Pas udah dewasa, pola lama itu muncul lagi terutama pas kita lagi stres. Jadi bukan mereka mau jahat, tapi otaknya secara otomatis menjalankan pola yang udah terbiasa. Kalau gak disadari, perilaku itu bakal terus berulang.
Untungnya, sekarang sudah banyak terapi yang bisa bantu, kayak CBT (Cognitive Behavioral Therapy). Terapi ini fokus buat bantu orang mengenali pola lama dan ganti dengan respons yang lebih sehat. Memang butuh waktu dan proses, tapi sangat bisa dilakukan kalau ada niat.
5. Siklus sakit yang harus dihentikan
Kalau luka batin gak disembuhkan, maka rasa sakit itu bisa menular ke orang lain. Orang yang disakiti, menyakiti lagi orang lain. Dan gitu terus. Akhirnya, makin banyak hubungan yang rusak. Yang bisa mutusin rantai ini ya diri kita sendiri.

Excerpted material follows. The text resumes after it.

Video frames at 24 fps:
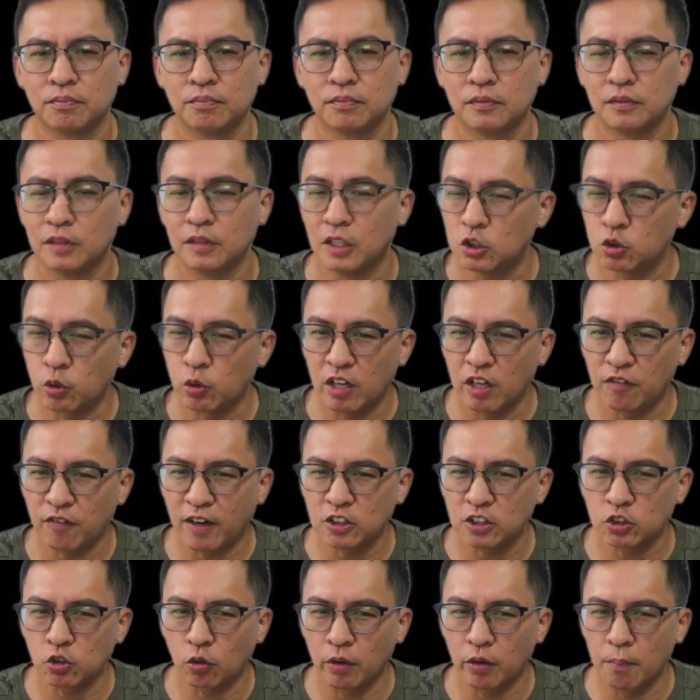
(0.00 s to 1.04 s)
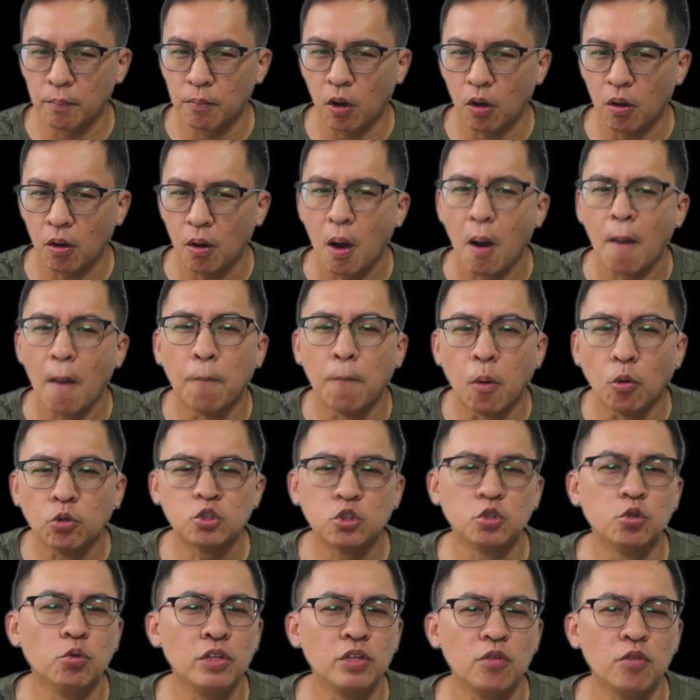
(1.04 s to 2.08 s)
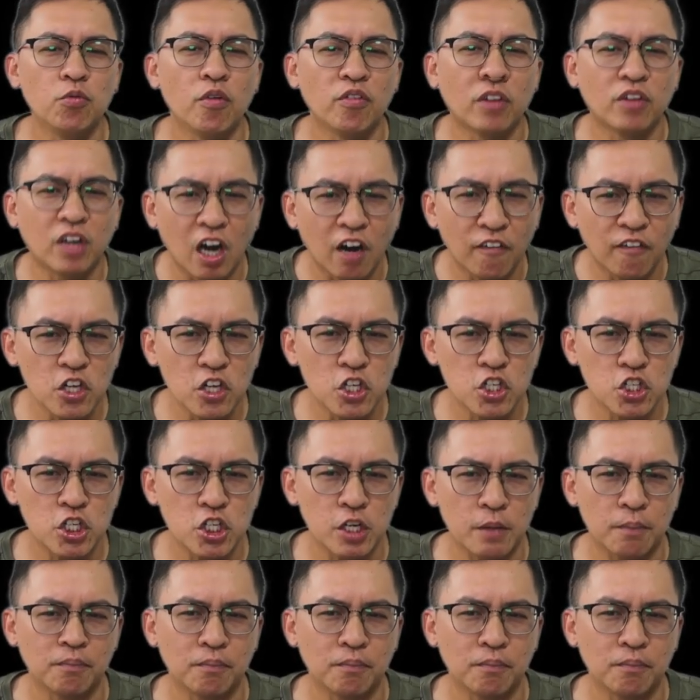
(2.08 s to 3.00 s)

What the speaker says: This 25-story block boasts unit with curvy-shaped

Menyembuhkan diri itu proses panjang, dan pasti gak selalu mulus. Kadang mundur, kadang maju. Tapi kalau kita serius, semua itu bisa dilalui. Dengan dukungan dari orang terdekat, terapi, atau komunitas yang mendukung, kita bisa belajar mengelola rasa sakit itu tanpa harus melukai yang lain. Yang paling penting adalah berhenti menyalahkan diri sendiri dan mulai fokus pada langkah ke depan. Gak masalah kalau butuh bantuan. Justru itu tanda bahwa kita berani buat berubah.
Setiap orang punya cerita. Kadang, mereka yang paling menyakiti justru adalah mereka yang paling sakit di dalam. Namun itu bukan alasan buat terus menyakiti. Semakin kita mengerti akar masalahnya, baik dari sisi psikologi, emosi, sampai respon tubuh, semakin kita punya peluang buat putus dari siklus ini. Yuk, mulai proses penyembuhan dari sekarang.